» **TRY IT**: Below is a listing with pictures in it. Copy it exactly without them.

» **SUPPLIED RECORDS**:
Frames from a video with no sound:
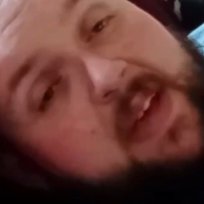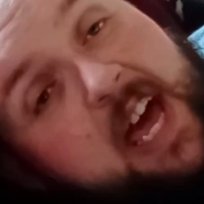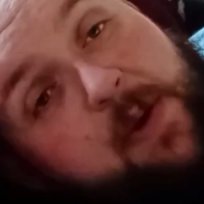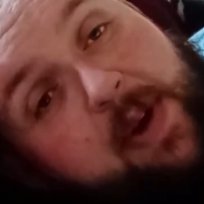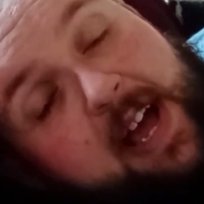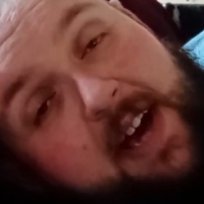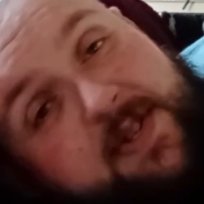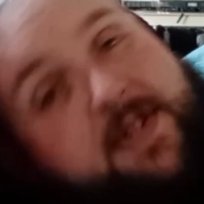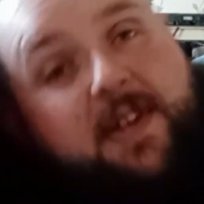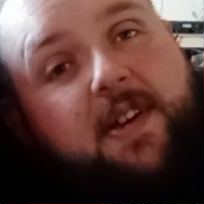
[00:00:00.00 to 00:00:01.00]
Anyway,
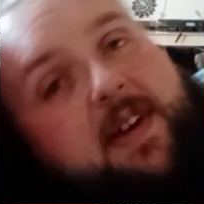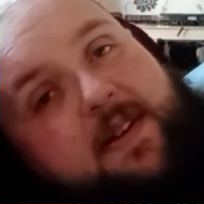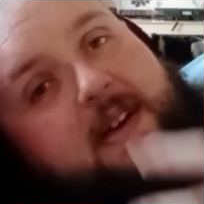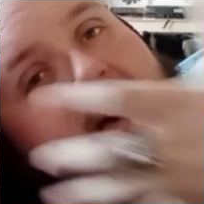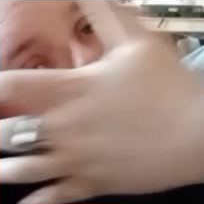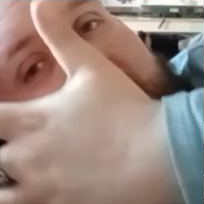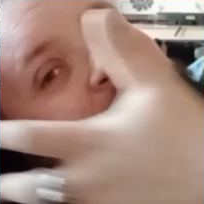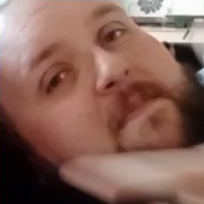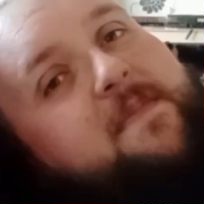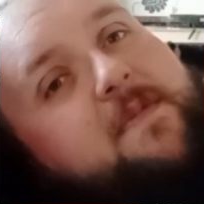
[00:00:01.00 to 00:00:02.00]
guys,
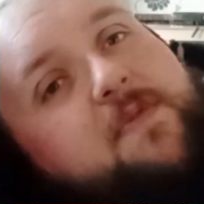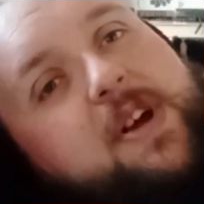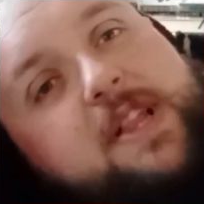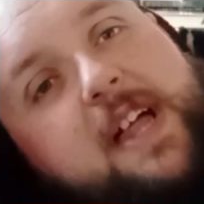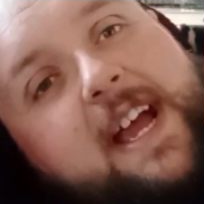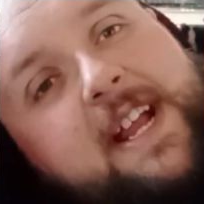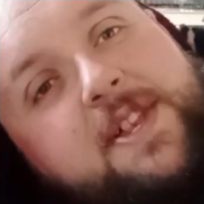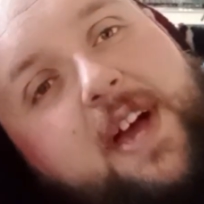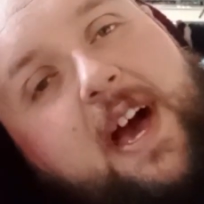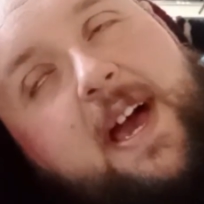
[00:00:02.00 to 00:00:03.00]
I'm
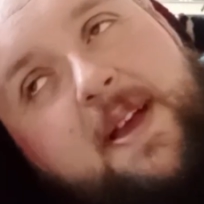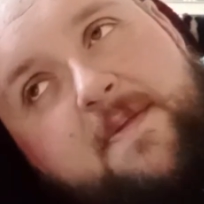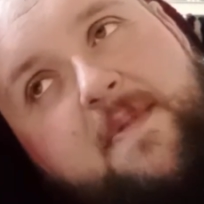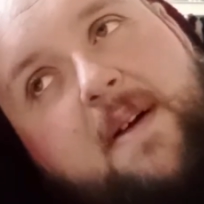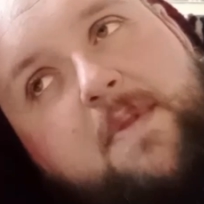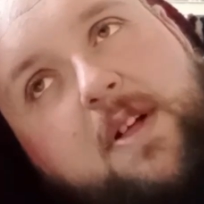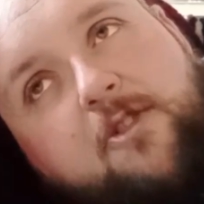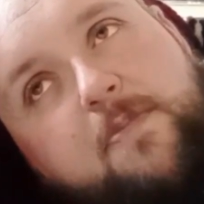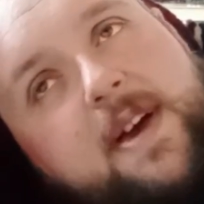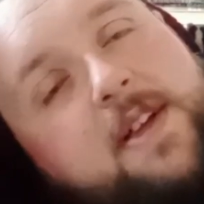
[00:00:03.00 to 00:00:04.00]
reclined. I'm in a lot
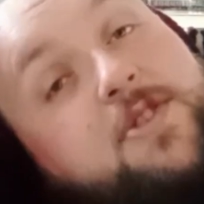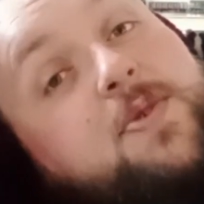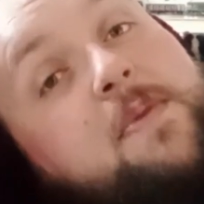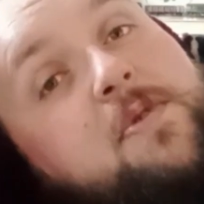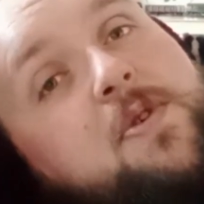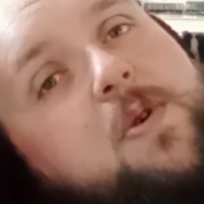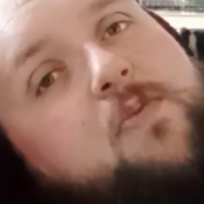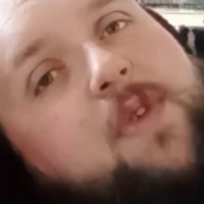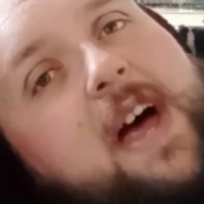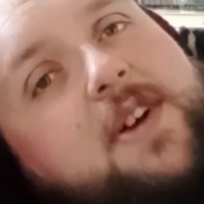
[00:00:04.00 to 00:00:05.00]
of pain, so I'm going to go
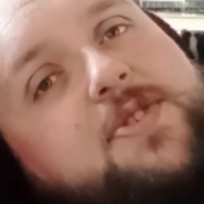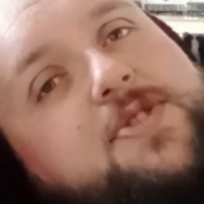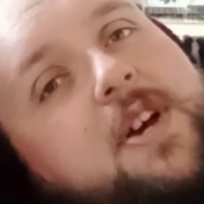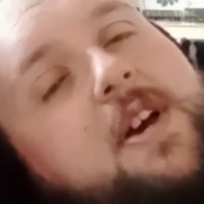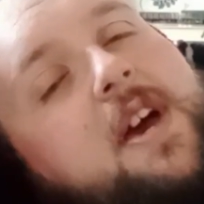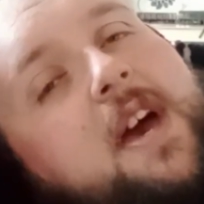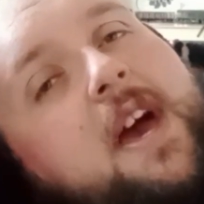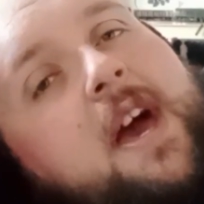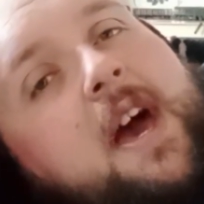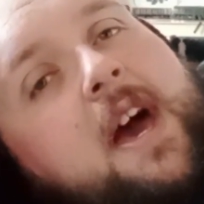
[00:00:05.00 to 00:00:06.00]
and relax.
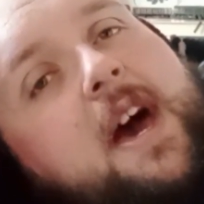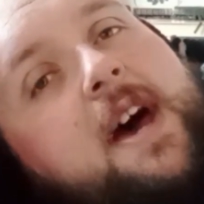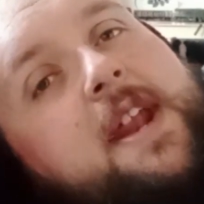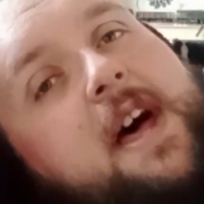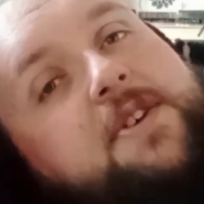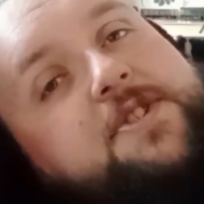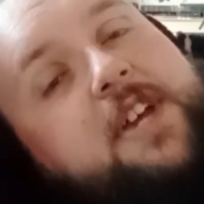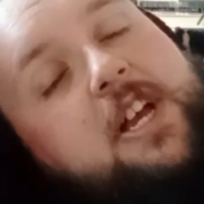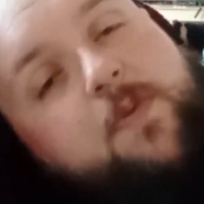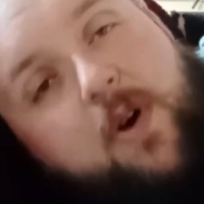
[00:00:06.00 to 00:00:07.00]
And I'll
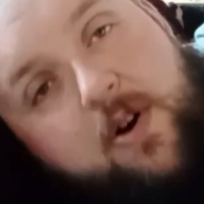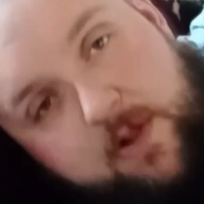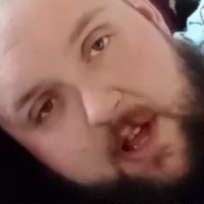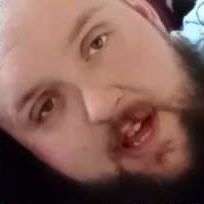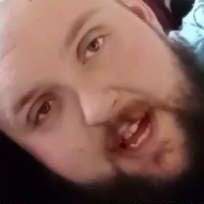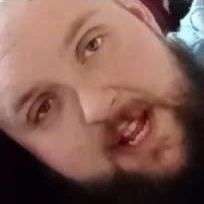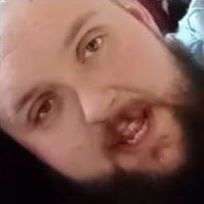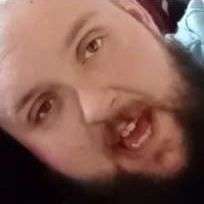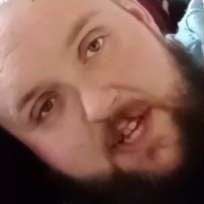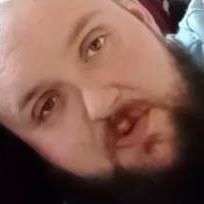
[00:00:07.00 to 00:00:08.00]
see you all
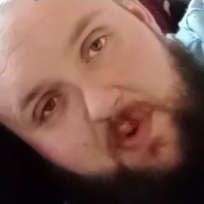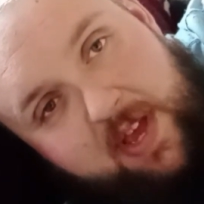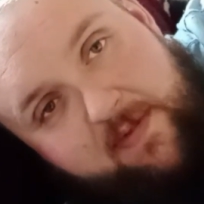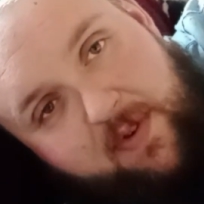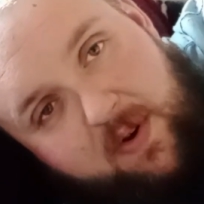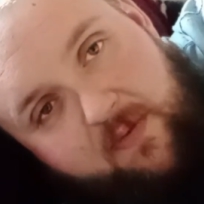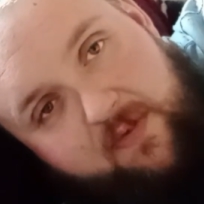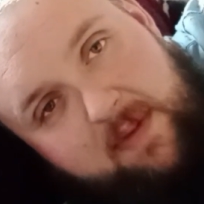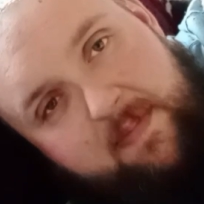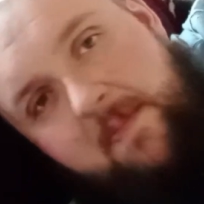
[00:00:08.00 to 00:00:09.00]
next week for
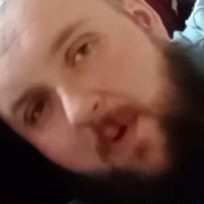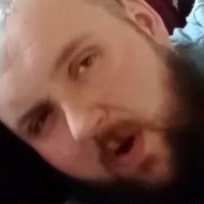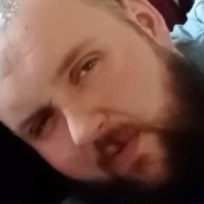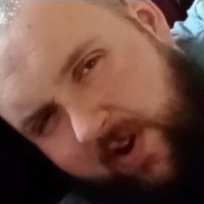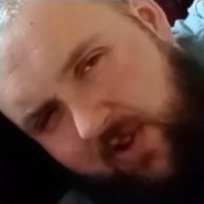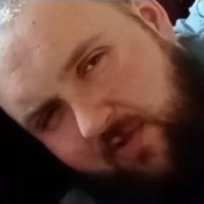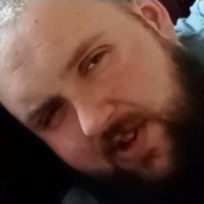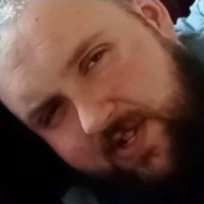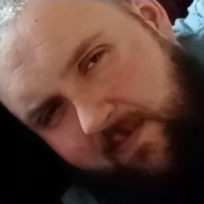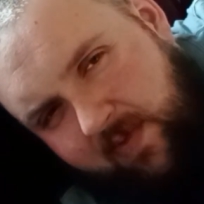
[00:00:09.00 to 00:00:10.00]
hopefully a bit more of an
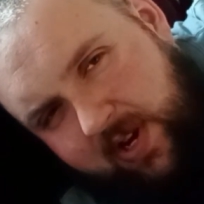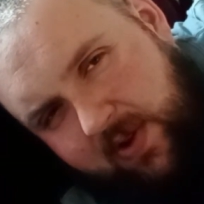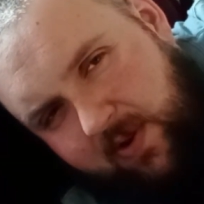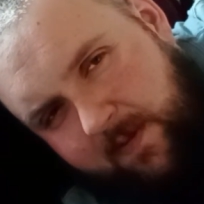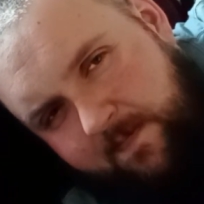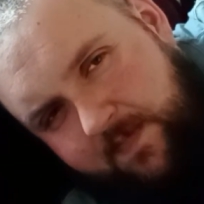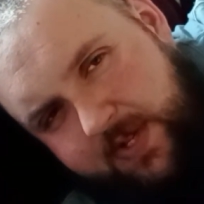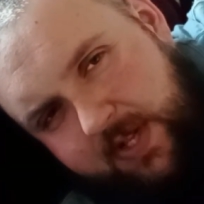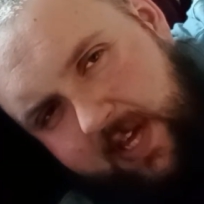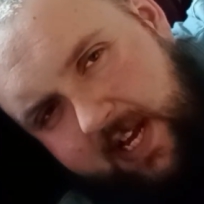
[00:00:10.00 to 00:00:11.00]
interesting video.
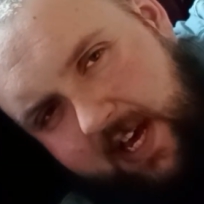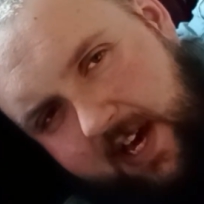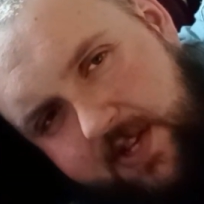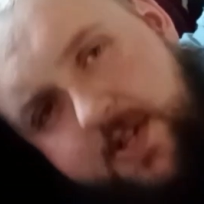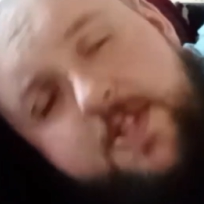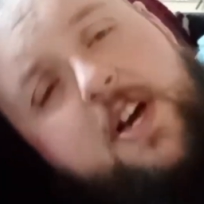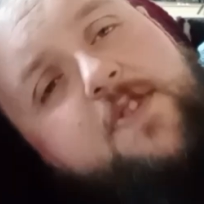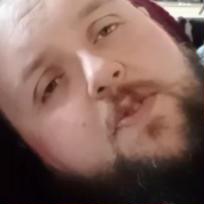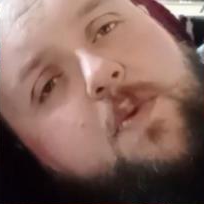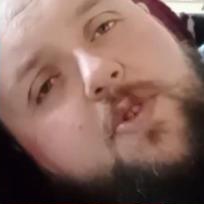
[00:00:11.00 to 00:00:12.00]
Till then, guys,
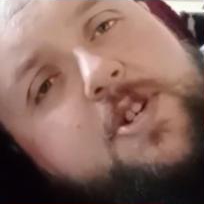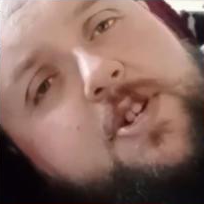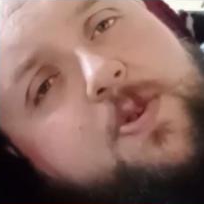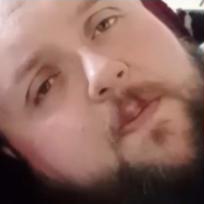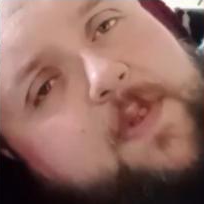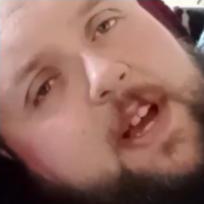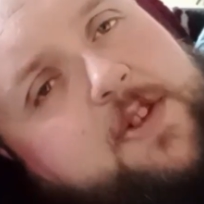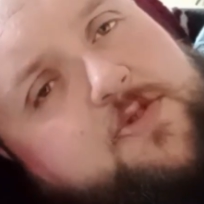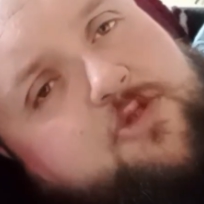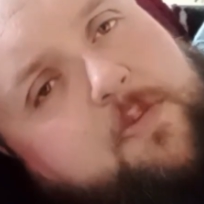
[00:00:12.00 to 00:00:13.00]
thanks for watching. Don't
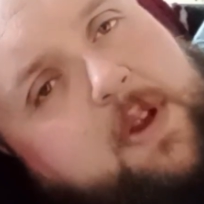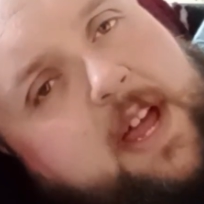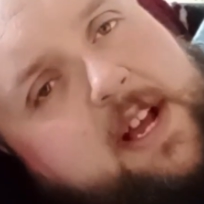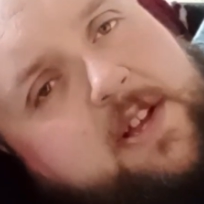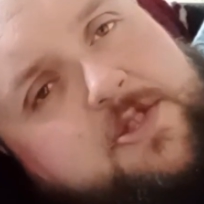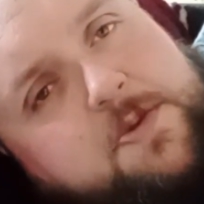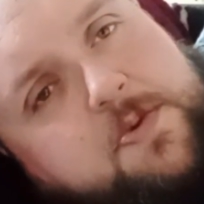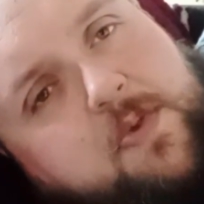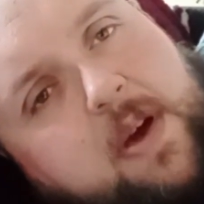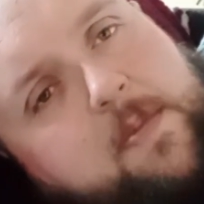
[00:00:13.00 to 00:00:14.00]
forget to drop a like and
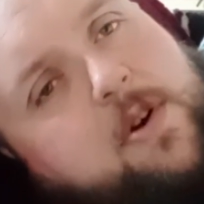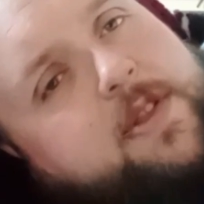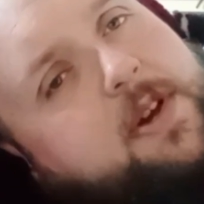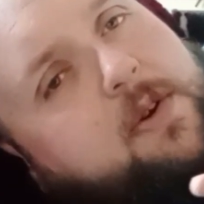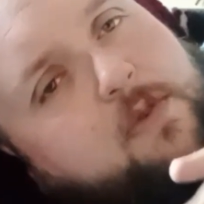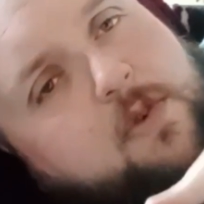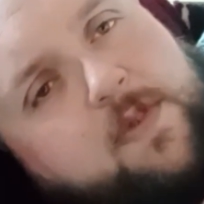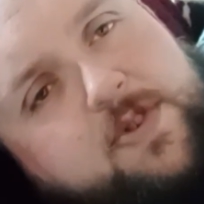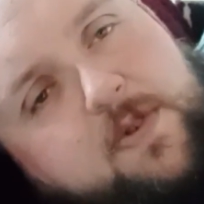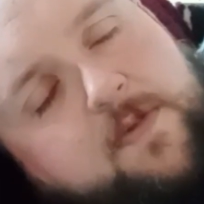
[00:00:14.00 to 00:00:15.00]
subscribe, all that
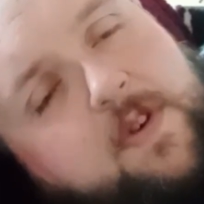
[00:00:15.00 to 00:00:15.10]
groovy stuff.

» **RESULT FOR THIS TASK**:
Frames from a video with no sound:
[00:00:00.00 to 00:00:01.00]
Anyway,
[00:00:01.00 to 00:00:02.00]
guys,
[00:00:02.00 to 00:00:03.00]
I'm
[00:00:03.00 to 00:00:04.00]
reclined. I'm in a lot
[00:00:04.00 to 00:00:05.00]
of pain, so I'm going to go
[00:00:05.00 to 00:00:06.00]
and relax.
[00:00:06.00 to 00:00:07.00]
And I'll
[00:00:07.00 to 00:00:08.00]
see you all
[00:00:08.00 to 00:00:09.00]
next week for
[00:00:09.00 to 00:00:10.00]
hopefully a bit more of an
[00:00:10.00 to 00:00:11.00]
interesting video.
[00:00:11.00 to 00:00:12.00]
Till then, guys,
[00:00:12.00 to 00:00:13.00]
thanks for watching. Don't
[00:00:13.00 to 00:00:14.00]
forget to drop a like and
[00:00:14.00 to 00:00:15.00]
subscribe, all that
[00:00:15.00 to 00:00:15.10]
groovy stuff.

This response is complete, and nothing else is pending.